19 September 2006 - 21:22The assembly line

A while ago I worked on a project that was laid-out as an assembly line: it had an entry point which did some work after which it sent a message out to a queue. This queue was taking the message, did some work, transformed it and send it out to another queue. And so on… At the end something was produced that was stored in a DB. It was the first time I saw this architecture and I found it interesting. It is essentially message-passing done in a sequential order, in this particular project there was no branching, no task could pass a message to multiple dependent tasks. It is obvious that the architecture could support branching, but there was no need for it in this particular project.
In this posting the term “task” will represent a task that is deployed on a node in a cluster.
I grew interested in this architecture because of the similarity it has with an assembly line. I am interested in economic concepts applied to software development and such similarities attract my attention. So, rather than talk in this post about message passing programming (you can find some good literature on the web) I’ll take a look at the effects of this architecture from a managerial point of view and I will compare this architecture to the same architecture running in a single JVM. You can set-up an interaction similar to an assembly line in one JVM by passing messages between various business logic beans. From the computer science point of view the main difference between the 2 architectures is the treatment of state.
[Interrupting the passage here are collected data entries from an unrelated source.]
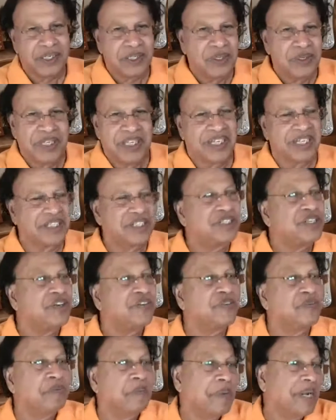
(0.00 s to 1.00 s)
you need a
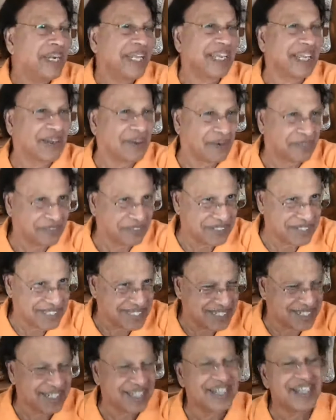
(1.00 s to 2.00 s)
chief medical
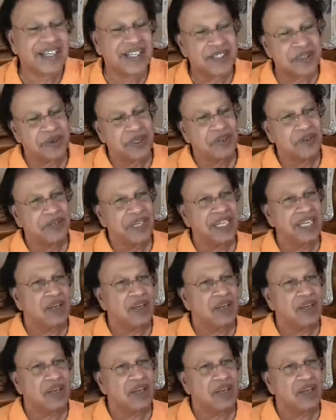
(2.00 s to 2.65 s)
officer. So you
If the process that is carried out on this assembly line requires that state is kept across the whole process then a distributed assembly line is probably not the best choice. If you do go ahead with this architecture then you will have to find a way to propagate this state from task to task across a cluster.

So what would be side-effects of this architecture?
The first and most important side-effect is that the failure of a task doesn’t block the process, the rest of the items that have to be processed go on. Error reporting becomes more fine-grained, but also more difuse. You don’t have to scan a log that records every step of the process in order to get to the task’s stack trace because the node on which you have the log is dedicated to that particular task. One problem is that the error which is reported is particular to that task, you do not get the benefit of seeing the whole process dumped in a stack trace. In order to determine what went wrong you have to back-track from the current task to the previous task and in order to capture the whole information pertaining to that process instance. Trying to do this along a process spread across a cluster is not the easiest thing… In order to make this more easier you would have to propagate information considered helpful from task to task in order to report errors more meaningfully.
We would also have fine grained scalability. Once the process has been split into tasks and the communication between these tasks implemented you can scale each task independently of another. The result is that a computationally-intensive task cand be carried out over a larger part of the cluster than one that doesn’t require so many resources. The bad thing about fine grained scalability is that sometimes you need coarse-grained scalability. For example, let’s say that your organization plans to increase the usage of this process by a factor of 4, it is moving from processing 1000 items to 4000 items. You would basically have to scale the computational resources for every task 4 times and then test the new cluster. For a process with a large number of tasks it could be tedious.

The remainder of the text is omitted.